**Material for the task**
○ ○ ○ ○

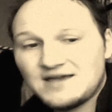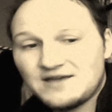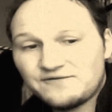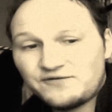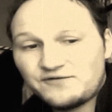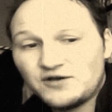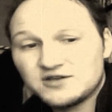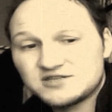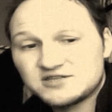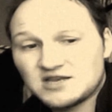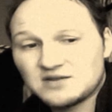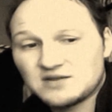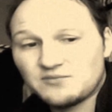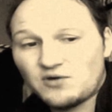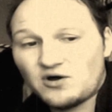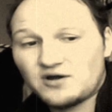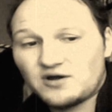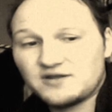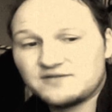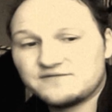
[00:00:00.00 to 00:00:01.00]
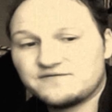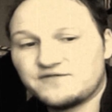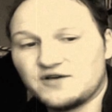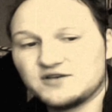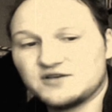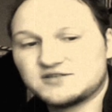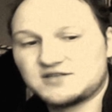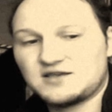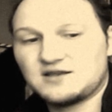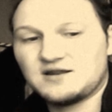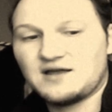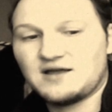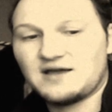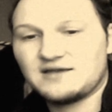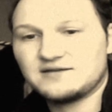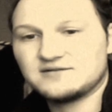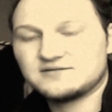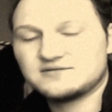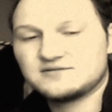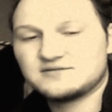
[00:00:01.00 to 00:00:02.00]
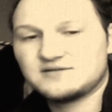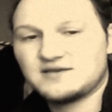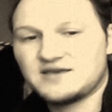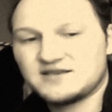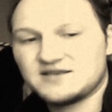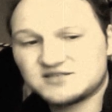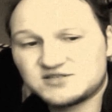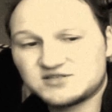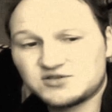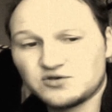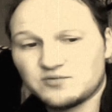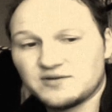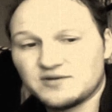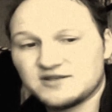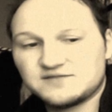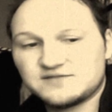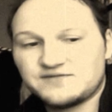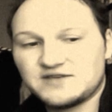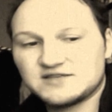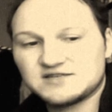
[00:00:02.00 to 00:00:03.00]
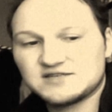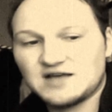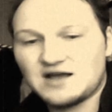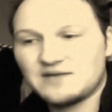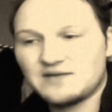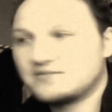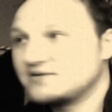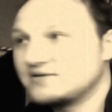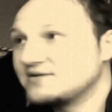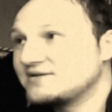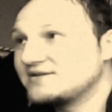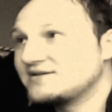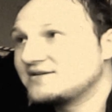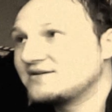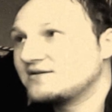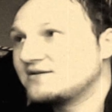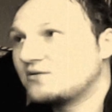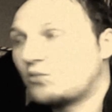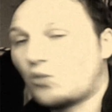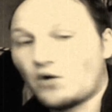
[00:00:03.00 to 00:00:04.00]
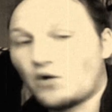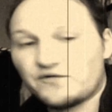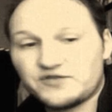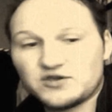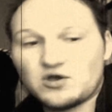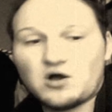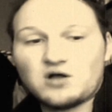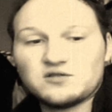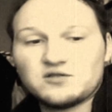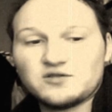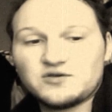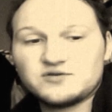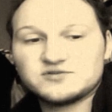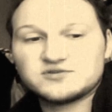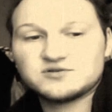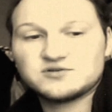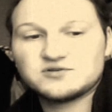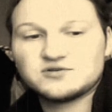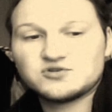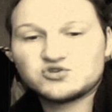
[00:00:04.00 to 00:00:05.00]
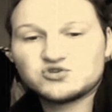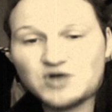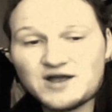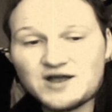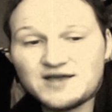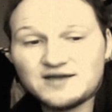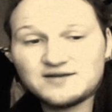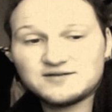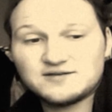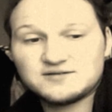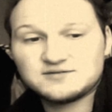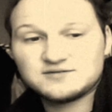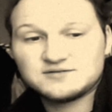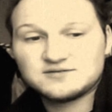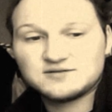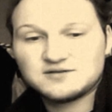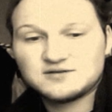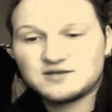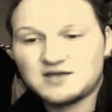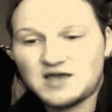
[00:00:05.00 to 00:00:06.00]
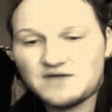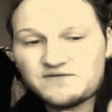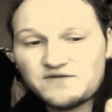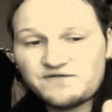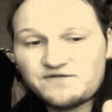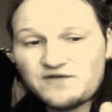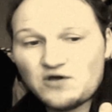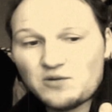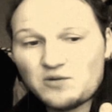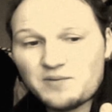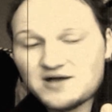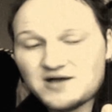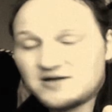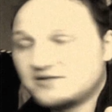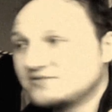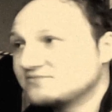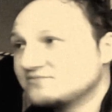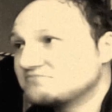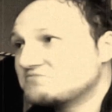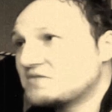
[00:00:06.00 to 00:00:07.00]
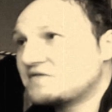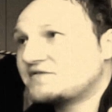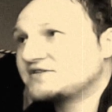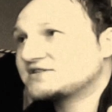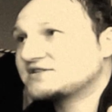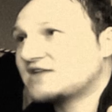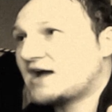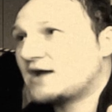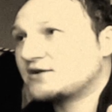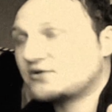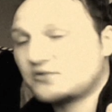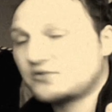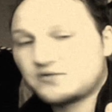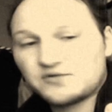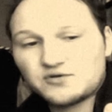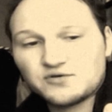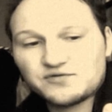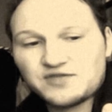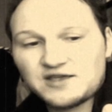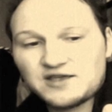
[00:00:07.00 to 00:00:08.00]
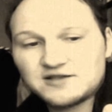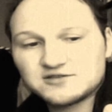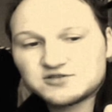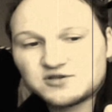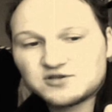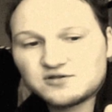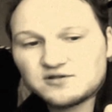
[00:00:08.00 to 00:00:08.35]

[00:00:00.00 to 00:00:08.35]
first thing in the morning, first thing at night. It's 2 minutes of your time. What have you got to lose? Try it. If you feel better, if you start doing good things,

○ ○ ○ ○

**What you have to do**
Quote precisely the lines of the data from the line containing "[00:00:07.00 to 00:00:08.00]" through its final line, both included, excluding pictures.

**Task output**
[00:00:07.00 to 00:00:08.00]
[00:00:08.00 to 00:00:08.35]

[00:00:00.00 to 00:00:08.35]
first thing in the morning, first thing at night. It's 2 minutes of your time. What have you got to lose? Try it. If you feel better, if you start doing good things,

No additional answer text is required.